Python package for measuring distance between the lects represented by small raw corpora

These details have been verified by PyPI

Project links

GitHub Statistics

Maintainers

ilia-afanasev-1997

These details have not been verified by PyPI

License
- OSI Approved :: Mozilla Public License 2.0 (MPL 2.0)
Operating System
- OS Independent
Programming Language
- Python :: 3

Project description

Python package for measuring distance between the lects represented by small raw corpora

Docker pylint

What is it?

corpus_distance is a Python package that allows to measure distance between the lects that are presented only by small (down to extremely small, <1000 tokens) raw (without any kind of morhological tagging, lemmatisation, or dependency parsing) corpora, and classify them. It joins frequency-based metrics and string similarity measurements into a hybrid distance scorer.

corpus_distance operates with 3-shingles, a sequences of 3 symbols, by which words are split (Zelenkov and Segalovich, 2007). This helps to spot more intricate patterns and correspondences within raw data, as well as to enhance the dataset size.

NB!

The classification is going to be only (and extremely) preliminary, as it is by default language-agnostic and does not use preliminary expert judgements or linguistic information. Basically, the more effort is put into the actual data, the more reliable are final results.

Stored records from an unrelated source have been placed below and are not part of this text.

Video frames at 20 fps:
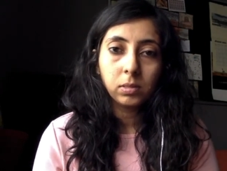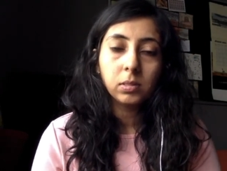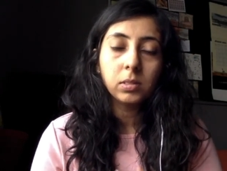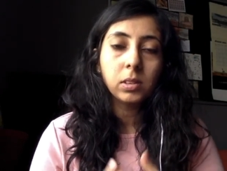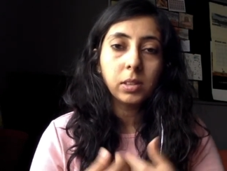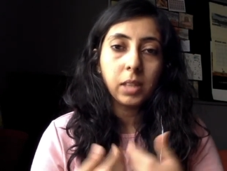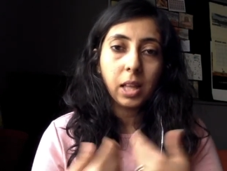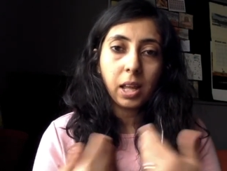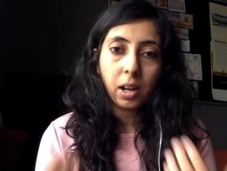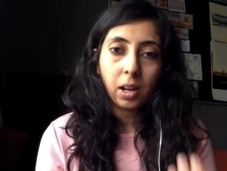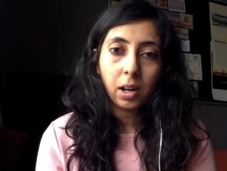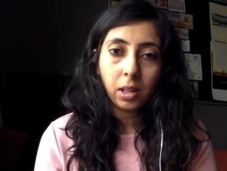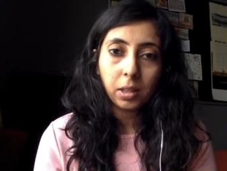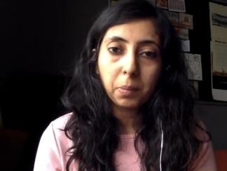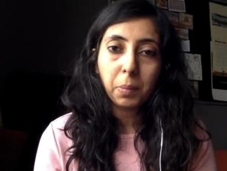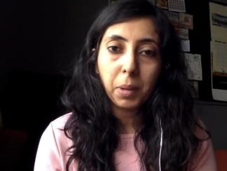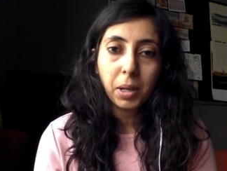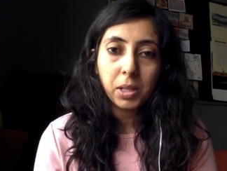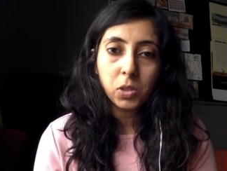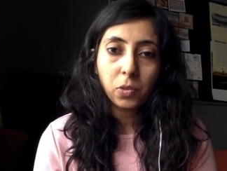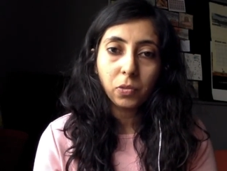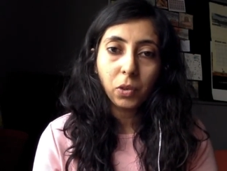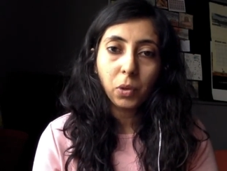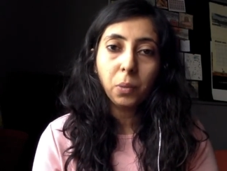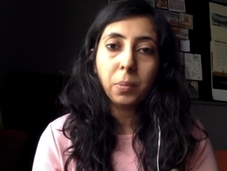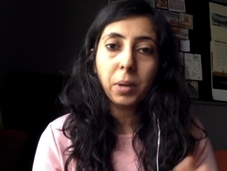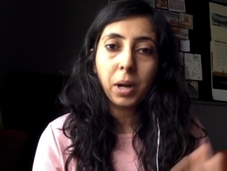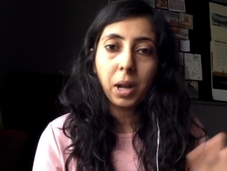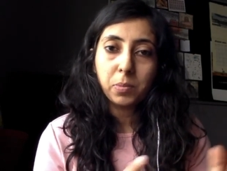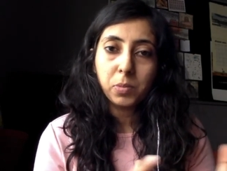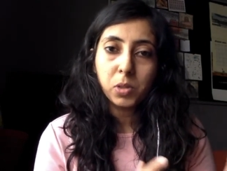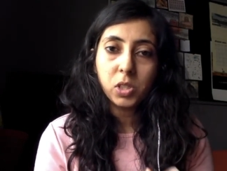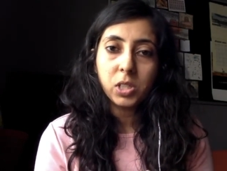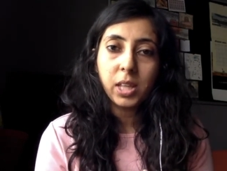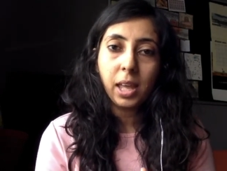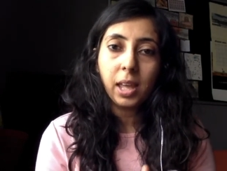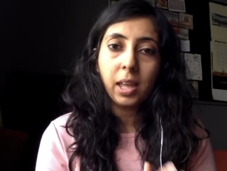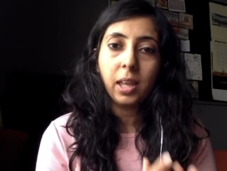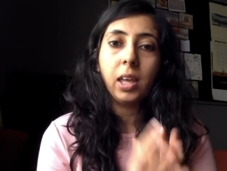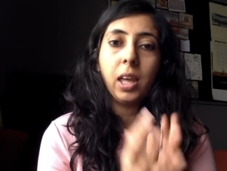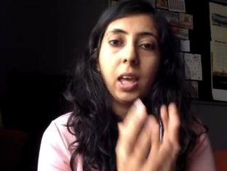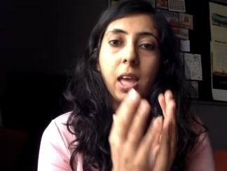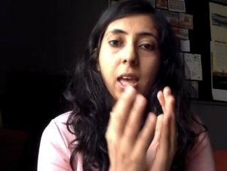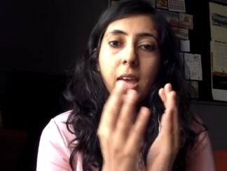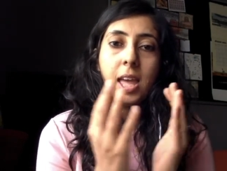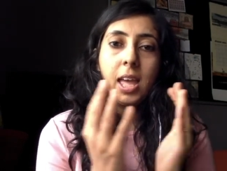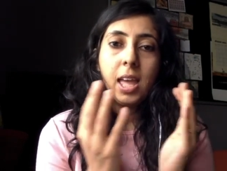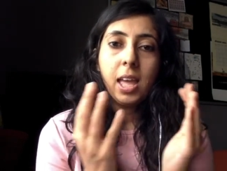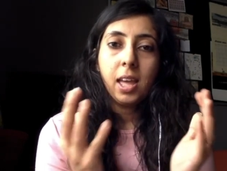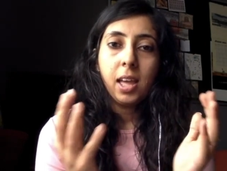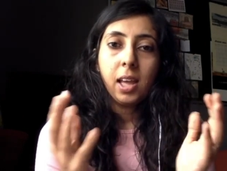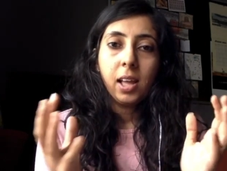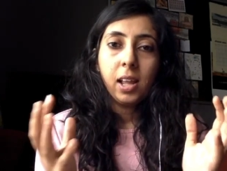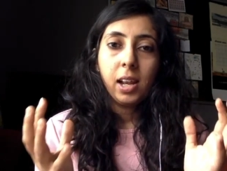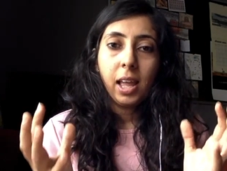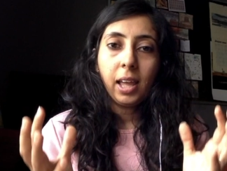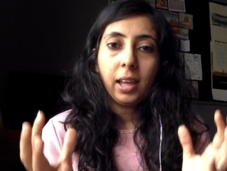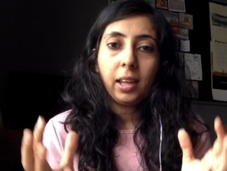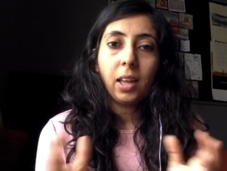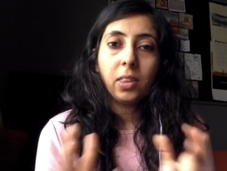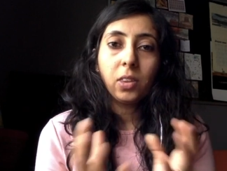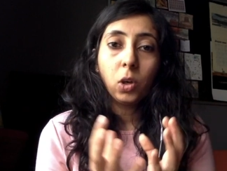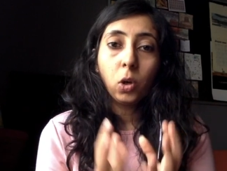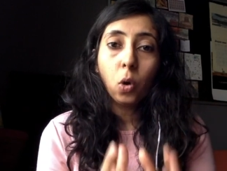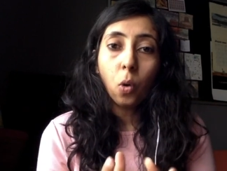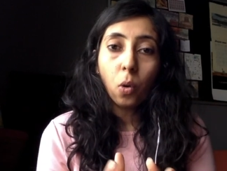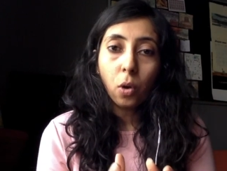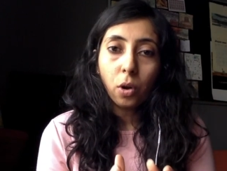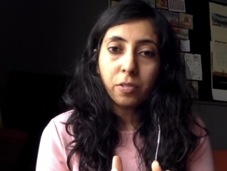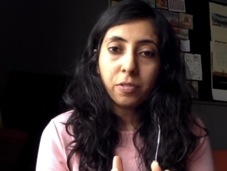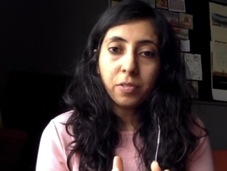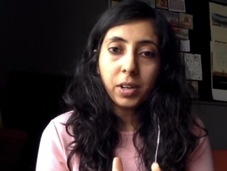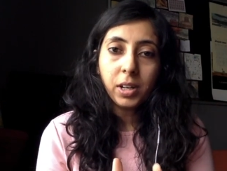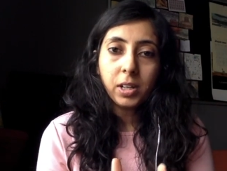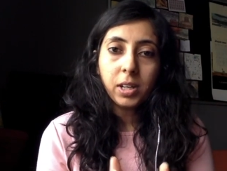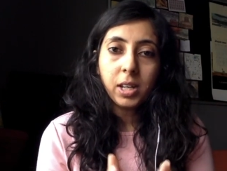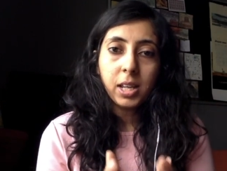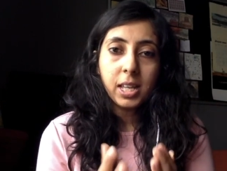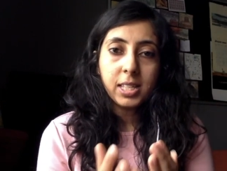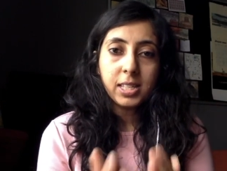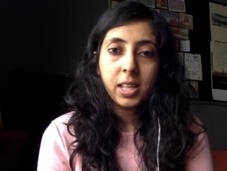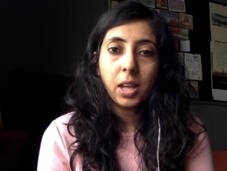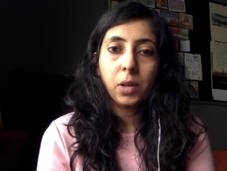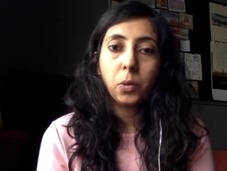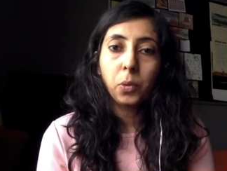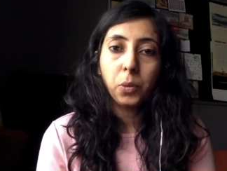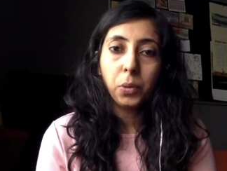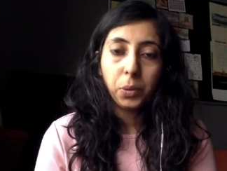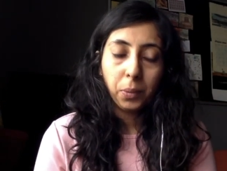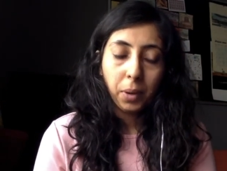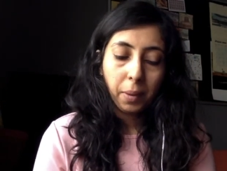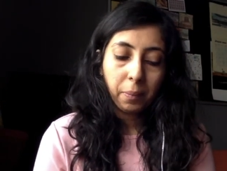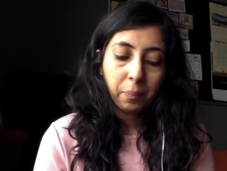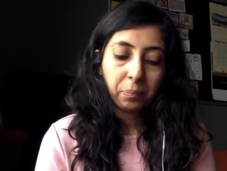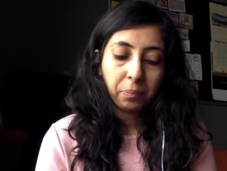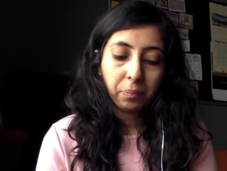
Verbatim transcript: there are other parts of you, but I'm just saying, like, at the core of it, is that who you are?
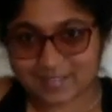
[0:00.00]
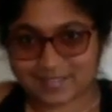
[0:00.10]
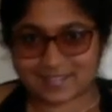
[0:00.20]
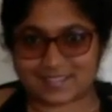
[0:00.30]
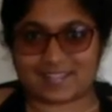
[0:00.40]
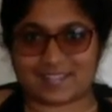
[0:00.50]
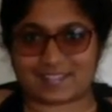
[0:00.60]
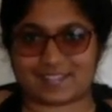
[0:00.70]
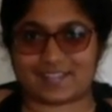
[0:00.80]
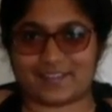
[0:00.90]

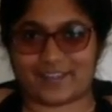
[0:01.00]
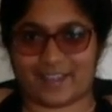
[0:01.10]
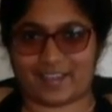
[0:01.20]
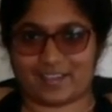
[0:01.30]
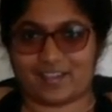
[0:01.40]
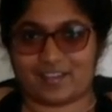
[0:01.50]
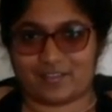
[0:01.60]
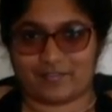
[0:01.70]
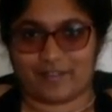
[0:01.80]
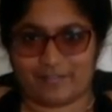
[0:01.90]
Success. Okay.
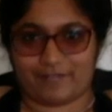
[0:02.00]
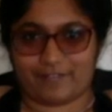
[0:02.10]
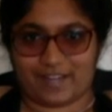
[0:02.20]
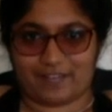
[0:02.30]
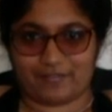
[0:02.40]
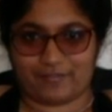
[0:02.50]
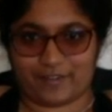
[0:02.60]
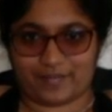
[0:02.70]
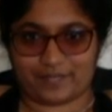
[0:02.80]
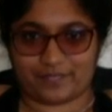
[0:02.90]
Right foot out in
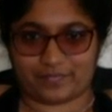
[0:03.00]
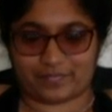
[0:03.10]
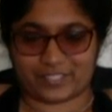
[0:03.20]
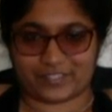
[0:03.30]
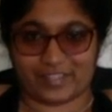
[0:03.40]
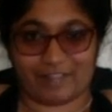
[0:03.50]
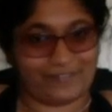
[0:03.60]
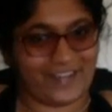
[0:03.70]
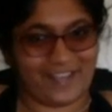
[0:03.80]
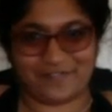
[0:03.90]
front, left foot
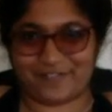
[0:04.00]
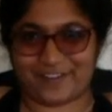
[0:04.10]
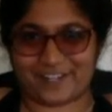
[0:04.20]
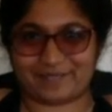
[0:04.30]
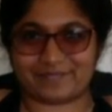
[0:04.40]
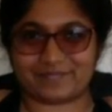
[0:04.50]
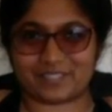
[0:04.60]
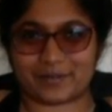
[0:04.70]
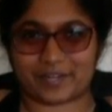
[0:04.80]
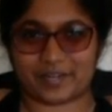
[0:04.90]
out in front.
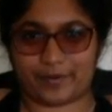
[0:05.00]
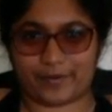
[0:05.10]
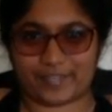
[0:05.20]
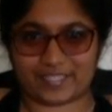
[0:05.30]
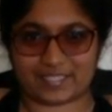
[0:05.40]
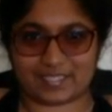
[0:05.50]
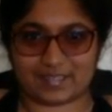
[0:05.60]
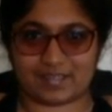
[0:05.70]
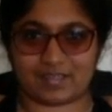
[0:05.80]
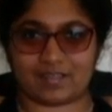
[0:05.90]
We're going to point
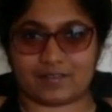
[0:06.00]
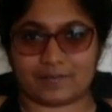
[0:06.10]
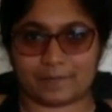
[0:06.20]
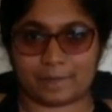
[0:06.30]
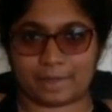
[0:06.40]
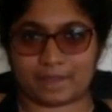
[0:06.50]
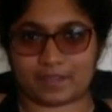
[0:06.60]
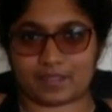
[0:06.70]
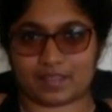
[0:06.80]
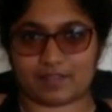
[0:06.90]

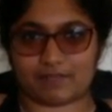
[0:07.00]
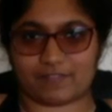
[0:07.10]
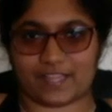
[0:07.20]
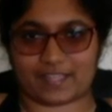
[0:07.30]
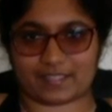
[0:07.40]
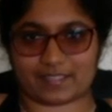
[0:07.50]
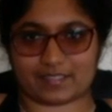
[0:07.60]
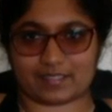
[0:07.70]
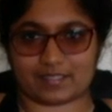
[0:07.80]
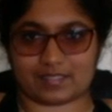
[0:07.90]
and
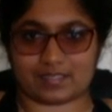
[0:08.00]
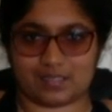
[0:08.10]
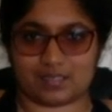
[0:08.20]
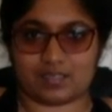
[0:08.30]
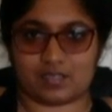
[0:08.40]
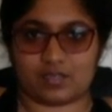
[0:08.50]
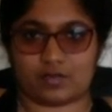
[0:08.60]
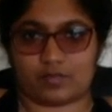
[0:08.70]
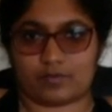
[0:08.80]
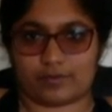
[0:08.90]
flex.
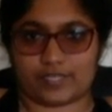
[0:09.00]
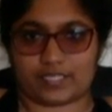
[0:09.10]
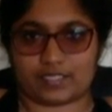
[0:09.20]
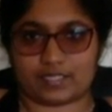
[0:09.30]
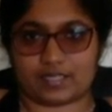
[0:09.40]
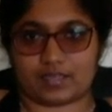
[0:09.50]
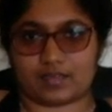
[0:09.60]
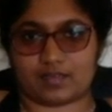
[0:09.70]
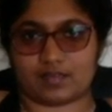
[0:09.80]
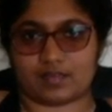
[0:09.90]
Point
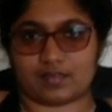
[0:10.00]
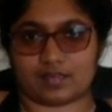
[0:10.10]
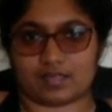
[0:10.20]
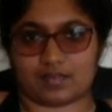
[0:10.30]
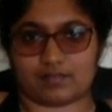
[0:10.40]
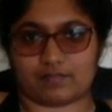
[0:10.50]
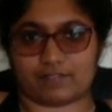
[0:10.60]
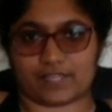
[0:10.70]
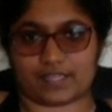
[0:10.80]
and flex.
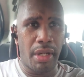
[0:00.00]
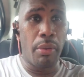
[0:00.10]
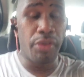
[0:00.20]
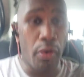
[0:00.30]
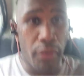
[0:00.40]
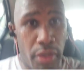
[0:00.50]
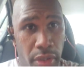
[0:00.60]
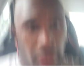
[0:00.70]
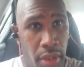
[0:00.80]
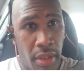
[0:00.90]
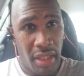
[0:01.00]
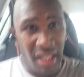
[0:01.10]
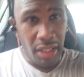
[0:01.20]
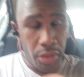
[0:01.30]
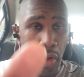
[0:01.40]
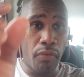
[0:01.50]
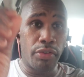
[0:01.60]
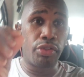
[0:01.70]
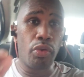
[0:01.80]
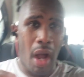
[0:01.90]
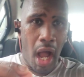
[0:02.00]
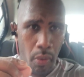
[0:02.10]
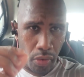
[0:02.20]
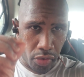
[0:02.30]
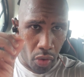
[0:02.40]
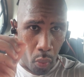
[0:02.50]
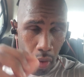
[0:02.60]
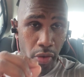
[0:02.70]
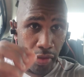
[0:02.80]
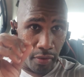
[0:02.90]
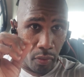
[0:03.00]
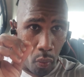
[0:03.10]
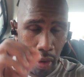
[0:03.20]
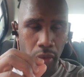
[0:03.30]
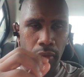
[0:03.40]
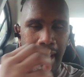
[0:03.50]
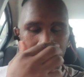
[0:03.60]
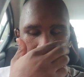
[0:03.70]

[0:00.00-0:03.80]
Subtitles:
That was a little over 2 hours worth of work, right?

In addition, the results may not be used as a proof of language relationship (external classification), only as a supporting evidence for a tree topology (internal classification), as it is with any kind of phylogenetic methods in historical comparative studies.

One more important notion is that one should be very careful with using this package for a distantly related lects. As it is with any kind of language-agnostic methods, it loses precision with the increase of distance between analysed groups (Holman et al., 2008).

How to install

Version warning

By now, corpus_distance is not available for Python>=3.14. Use 3.12 for the smoothest possible experience.

From TestPyPI (development version; requires manual installation of dependencies; may contain bugs)

pip install biopython
pip install Levenshtein
pip install gensim
pip install pyjarowinkler

python3 -m pip install --index-url https://test.pypi.org/simple/ --no-deps --force-reinstall corpus_distance

From PyPI (release version)

pip install corpus_distance

From Docker

Clone repository.

git clone https://github.com/The-One-Who-Speaks-and-Depicts/corpus_distance.git

Cd to the repository root directory.
(optionally) Add your data and configuration file (see How to use/Preparation below), put both into the repository directory.
Create Docker image.

sudo docker build --tag IMAGE_NAME .

IMAGE_NAME is a name of the docker image of your choice 5. Run Docker image.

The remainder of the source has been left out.